The author has picked something that I think most people would find boring (playing as just a trader) and complained that they found it boring but somehow that's the game's fault not theirs. Grind is grindy... news at 10.
no subject
Date: 2015-01-18 08:26 pm (UTC)But there are people who play MMOs basically just for crafting, and enjoy it thoroughly.
And there's no reason why the new Elite couldn't have trading as a fun thing, in and of itself, is there? The trading _is_ a core mechanic, but it's not one that people have to do (you can live off of bounty hunting, after all), so why not make it so that it's a fun one, with challenge in it that has a difficulty curve, things to learn, etc.?
no subject
Date: 2015-01-18 08:36 pm (UTC)Indeed... you mentioned that before. This author, before even starting the game picked a play style that was likely to be really unenjoyable for most people, and it was unenjoyable for them. If it had been an article saying "Well, most people would find this route dull or impossible but I found a way to make it enjoyable" that would be great:
http://www.gameinformer.com/b/news/archive/2011/12/06/how-to-win-at-skyrim-without-ever-killing-anything.aspx?PageIndex=3
But for now, I'm filing this with "pacifist space invaders is not fun".
The trading _is_ a core mechanic, but it's not one that people have to do (you can live off of bounty hunting, after all), so why not make it so that it's a fun one, with challenge in it that has a difficulty curve, things to learn, etc.?
But let's imagine they do that, spend a bunch of time, have a trading minigame, and trading becomes a bit more interesting.
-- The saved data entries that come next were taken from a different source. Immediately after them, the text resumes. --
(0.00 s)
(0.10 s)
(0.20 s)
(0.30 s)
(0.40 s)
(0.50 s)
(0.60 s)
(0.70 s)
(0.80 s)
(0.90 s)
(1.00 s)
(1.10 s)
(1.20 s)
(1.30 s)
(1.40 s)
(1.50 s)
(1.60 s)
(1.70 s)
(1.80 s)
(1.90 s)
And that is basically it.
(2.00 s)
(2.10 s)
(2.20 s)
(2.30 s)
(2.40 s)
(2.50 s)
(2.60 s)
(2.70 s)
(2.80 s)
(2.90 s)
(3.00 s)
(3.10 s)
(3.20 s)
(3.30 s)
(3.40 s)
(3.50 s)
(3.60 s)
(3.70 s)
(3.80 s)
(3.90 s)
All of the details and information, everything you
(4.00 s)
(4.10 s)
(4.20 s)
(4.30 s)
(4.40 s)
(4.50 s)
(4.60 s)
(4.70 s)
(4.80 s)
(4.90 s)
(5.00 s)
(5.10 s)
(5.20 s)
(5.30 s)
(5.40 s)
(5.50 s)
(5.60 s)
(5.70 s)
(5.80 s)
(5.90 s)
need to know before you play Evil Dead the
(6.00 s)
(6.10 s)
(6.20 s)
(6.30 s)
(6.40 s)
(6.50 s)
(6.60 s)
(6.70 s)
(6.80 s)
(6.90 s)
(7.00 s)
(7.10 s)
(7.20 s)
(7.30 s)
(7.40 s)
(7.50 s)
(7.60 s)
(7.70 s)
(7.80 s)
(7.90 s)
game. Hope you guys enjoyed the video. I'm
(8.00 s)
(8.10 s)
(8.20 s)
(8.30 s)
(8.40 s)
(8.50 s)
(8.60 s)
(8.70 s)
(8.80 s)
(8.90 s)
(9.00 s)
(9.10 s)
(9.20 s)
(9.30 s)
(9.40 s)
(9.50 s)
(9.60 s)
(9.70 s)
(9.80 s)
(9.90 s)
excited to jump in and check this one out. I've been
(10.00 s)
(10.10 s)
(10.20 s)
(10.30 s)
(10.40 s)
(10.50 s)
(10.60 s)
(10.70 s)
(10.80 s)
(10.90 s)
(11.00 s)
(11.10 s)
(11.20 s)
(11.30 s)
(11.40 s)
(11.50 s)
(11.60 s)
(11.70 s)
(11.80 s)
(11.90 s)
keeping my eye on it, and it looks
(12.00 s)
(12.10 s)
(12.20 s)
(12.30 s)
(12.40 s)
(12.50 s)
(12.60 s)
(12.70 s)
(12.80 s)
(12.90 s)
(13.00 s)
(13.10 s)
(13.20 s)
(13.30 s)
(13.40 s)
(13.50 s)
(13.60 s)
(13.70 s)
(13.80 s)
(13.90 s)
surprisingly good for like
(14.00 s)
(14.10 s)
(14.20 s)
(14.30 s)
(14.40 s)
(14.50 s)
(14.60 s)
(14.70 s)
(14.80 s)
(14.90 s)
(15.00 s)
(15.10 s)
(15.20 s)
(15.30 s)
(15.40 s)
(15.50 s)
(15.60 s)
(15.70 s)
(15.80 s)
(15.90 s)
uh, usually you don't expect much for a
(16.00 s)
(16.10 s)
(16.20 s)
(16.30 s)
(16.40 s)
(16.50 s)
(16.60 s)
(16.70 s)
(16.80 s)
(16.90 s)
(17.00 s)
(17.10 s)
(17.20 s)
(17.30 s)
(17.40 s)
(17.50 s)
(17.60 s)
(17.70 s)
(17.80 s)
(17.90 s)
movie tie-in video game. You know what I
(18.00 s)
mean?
The next article is "Well, I decided before playing that I would not do any trading or combat but make my living trading in space ships... turns out that's not interesting."
Plus, of course, they sold it as a heritage experience so everyone else would complain like hell because they paid for something that plays like elite.
no subject
Date: 2015-01-18 08:38 pm (UTC)(Just as crafting is an important part of many MMOs, which are designed so that you can gain significant XP that way, and level up based largely on it, if you put the effort in.)
no subject
Date: 2015-01-18 08:44 pm (UTC)Their core complaints about trading are all true of the original "There is no way when at one station to check the prices of the commodities market of another station" "your best bet is to either find routes by trawling Reddit or by trawling the galaxy map, following certain principles based on station types" and " taking screenshots of each market screen you find." Those are all exactly true of the original game (except the reddit part and you'd use pencil and paper or your memory not a screenshot).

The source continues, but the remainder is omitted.